Four of the six species of great apes, the Eastern and Western Gorillas, as well as the Bornean and Sumatran Orangutan, are all listed as Critically Endangered, meaning that their numbers are so low that any more significant loss could drive them to extinction. In most cases, these species are most threated by hunting, which is illegal, but happens anyway as people still want parts of these animals for trophies, traditional medicine, and other purposes. Plains Zebras as well as have seen a population decrease, with only about 500,000 animals in the wild, they’ve been moved to Near Threatened.
Some species, like the Giant Panda, are rebounding, thanks to conservation efforts. And even among the endangered species listed above, some are doing much better than they could be thanks to conservation efforts. Conservation is one of the key tools in preserving species around the world, and those efforts are usually the best way to shore up numbers and keep populations healthy.
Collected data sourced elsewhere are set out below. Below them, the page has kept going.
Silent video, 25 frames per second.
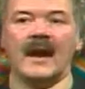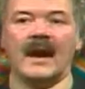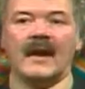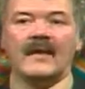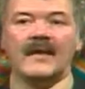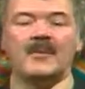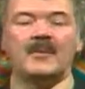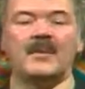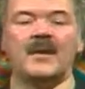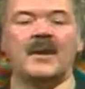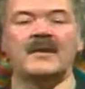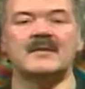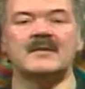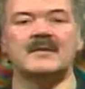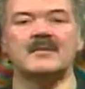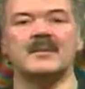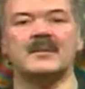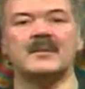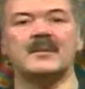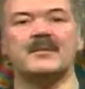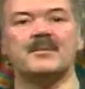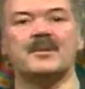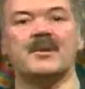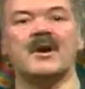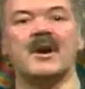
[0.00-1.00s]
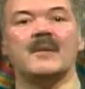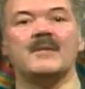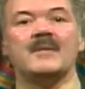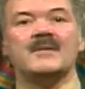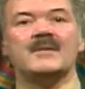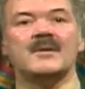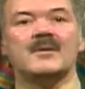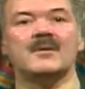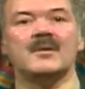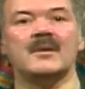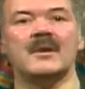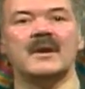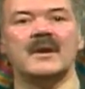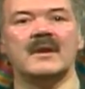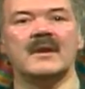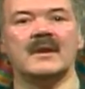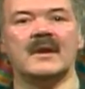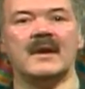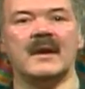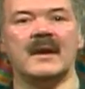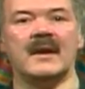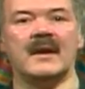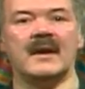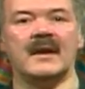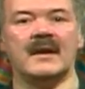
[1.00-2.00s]
and the possible problems it will
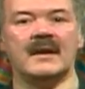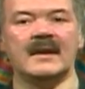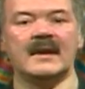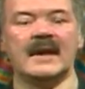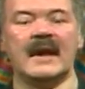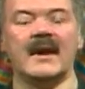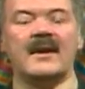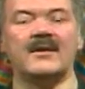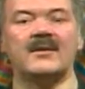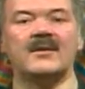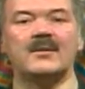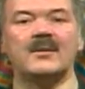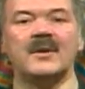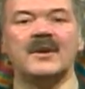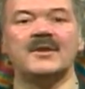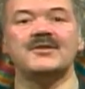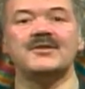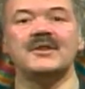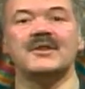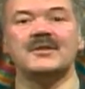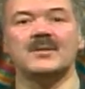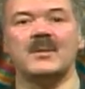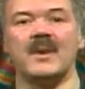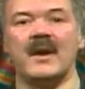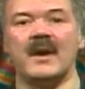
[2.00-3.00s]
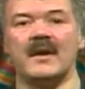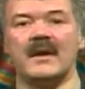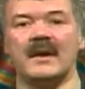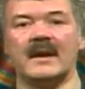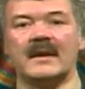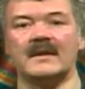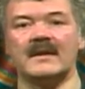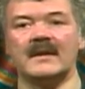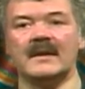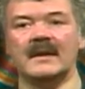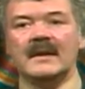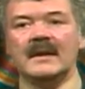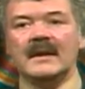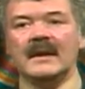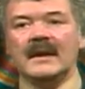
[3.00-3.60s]
encounter when she's wearing it.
There are many threats to animals and plants throughout the world: Habitat loss, climate change, hunting, and invasive species are perhaps the most common. Animal populations in general cannot sustain human desires, which is the main reason most species have gone extinct in recent centuries. We use up their habitats or overhunt them for our own purposes, and usually crass purposes at that: People didn’t eat rhinos, for example; they simply killed them for their horns in order to make art objects.
As more and more species are threatened by an ever-growing number of dangers, it is especially important that we step up conservation efforts in order to preserve ecosystems around the world.